Response to Chapter 14, 15, and 17

  • In chapter 14, Ray discusses effective ways of having a conference with a student. She suggests having a record-keeping system so that one knows who he or she has met with during the course of a week. She writes, “They use this record to decide who will have conferences on a given day, their goal being to give students an approximately equal amount of teaching attention.” Obviously, it is important to meet with every student consistently and keep of record of what the teacher and student discusses. However, I do not agree with using it as a way to ensure that each student has an “equal amount of teaching attention.” In school, each student should not just have an equal education. Instead, it should be an education where students are given as much attention as they need to succeed. If one student has particular difficulty with informational writing while another does not, I will conference with the first student more often during an informational unit. I do agree that keeping a log will help with organization, it should not limit conferences with one student. Is that wrong?
  • Chapter 15 mentions the importance of sharing time. I couldn’t agree more! While reading this chapter, I came up with a potentially brilliant idea for my classroom design… a sharing stage! In many elementary classrooms, teachers have a reading corner that invites children to want to read. Why not have a sharing corner that invites students to share their work? I will have a small platform with a black drape behind it. For added decoration, red pieces of tied fabric will hang for the ceiling to create a curtain effect. On either side of the stage, lights similar to spot lights will illuminate the writer. Finally, students will use a podium to ease their nerves and practice quality public speaking strategies. I can’t wait!
  •  Grading intimidates me. How do I create a rubric that fairly and accurately judges the work of my students? If a student shows drastic improvement but still performs below the grading expectations, how do I reward the student’s accomplishments based on a universal rubric? Ray brought to light a simple but important concept in chapter 17. In evaluating students, remember the root word of evaluation: value. Of course! It seems silly to realize that I have never considered this principle before. It makes perfect sense! Set your values and make them known to your students. Depending on the teacher, these values could be correct grammar or whether a student organizes his or her writing appropriately. Either way, Ray’s simple observation makes grading writing slightly less intimidating. 

1 comment:

  1. Evaluating is related to value - excellent point. To me, this is also why ideas should matter most, because they are what gives the writing its primary value. We do show writers what we value when we evaluate their work.

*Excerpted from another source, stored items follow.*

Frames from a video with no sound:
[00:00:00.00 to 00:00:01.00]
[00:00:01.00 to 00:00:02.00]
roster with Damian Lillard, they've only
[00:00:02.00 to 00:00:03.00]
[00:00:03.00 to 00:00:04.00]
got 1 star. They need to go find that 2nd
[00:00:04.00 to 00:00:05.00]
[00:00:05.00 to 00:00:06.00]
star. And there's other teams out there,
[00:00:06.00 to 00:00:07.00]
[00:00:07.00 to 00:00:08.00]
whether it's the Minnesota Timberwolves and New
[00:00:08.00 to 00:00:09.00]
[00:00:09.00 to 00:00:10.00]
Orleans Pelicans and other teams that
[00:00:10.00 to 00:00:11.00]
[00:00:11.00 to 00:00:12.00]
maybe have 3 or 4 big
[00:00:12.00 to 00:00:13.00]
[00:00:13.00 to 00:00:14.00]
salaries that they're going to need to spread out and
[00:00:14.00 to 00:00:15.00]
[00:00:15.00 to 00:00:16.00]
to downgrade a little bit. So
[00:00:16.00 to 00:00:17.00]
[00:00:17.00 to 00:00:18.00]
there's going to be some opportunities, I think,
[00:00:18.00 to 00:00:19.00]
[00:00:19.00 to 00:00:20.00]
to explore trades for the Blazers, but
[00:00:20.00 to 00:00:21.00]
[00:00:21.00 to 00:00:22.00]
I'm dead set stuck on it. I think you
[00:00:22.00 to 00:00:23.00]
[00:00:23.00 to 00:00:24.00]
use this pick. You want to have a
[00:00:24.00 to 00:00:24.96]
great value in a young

    I don't think it is wrong to spend time with students who struggle. I do worry at times about the students who "get it" pretty easily and don't demand too much attention. (Disclosure: My own children fall into this category much of the time.) I am not always sure they are being encouraged to develop into their best selves. For me, everyone comes as they are and deserves to be encouraged along their path to becoming their best. But, I also can't resolve this with the needs of those who have not been given a fair shake or need more help to thrive, for whatever reason. I do see your point. A very complex situation.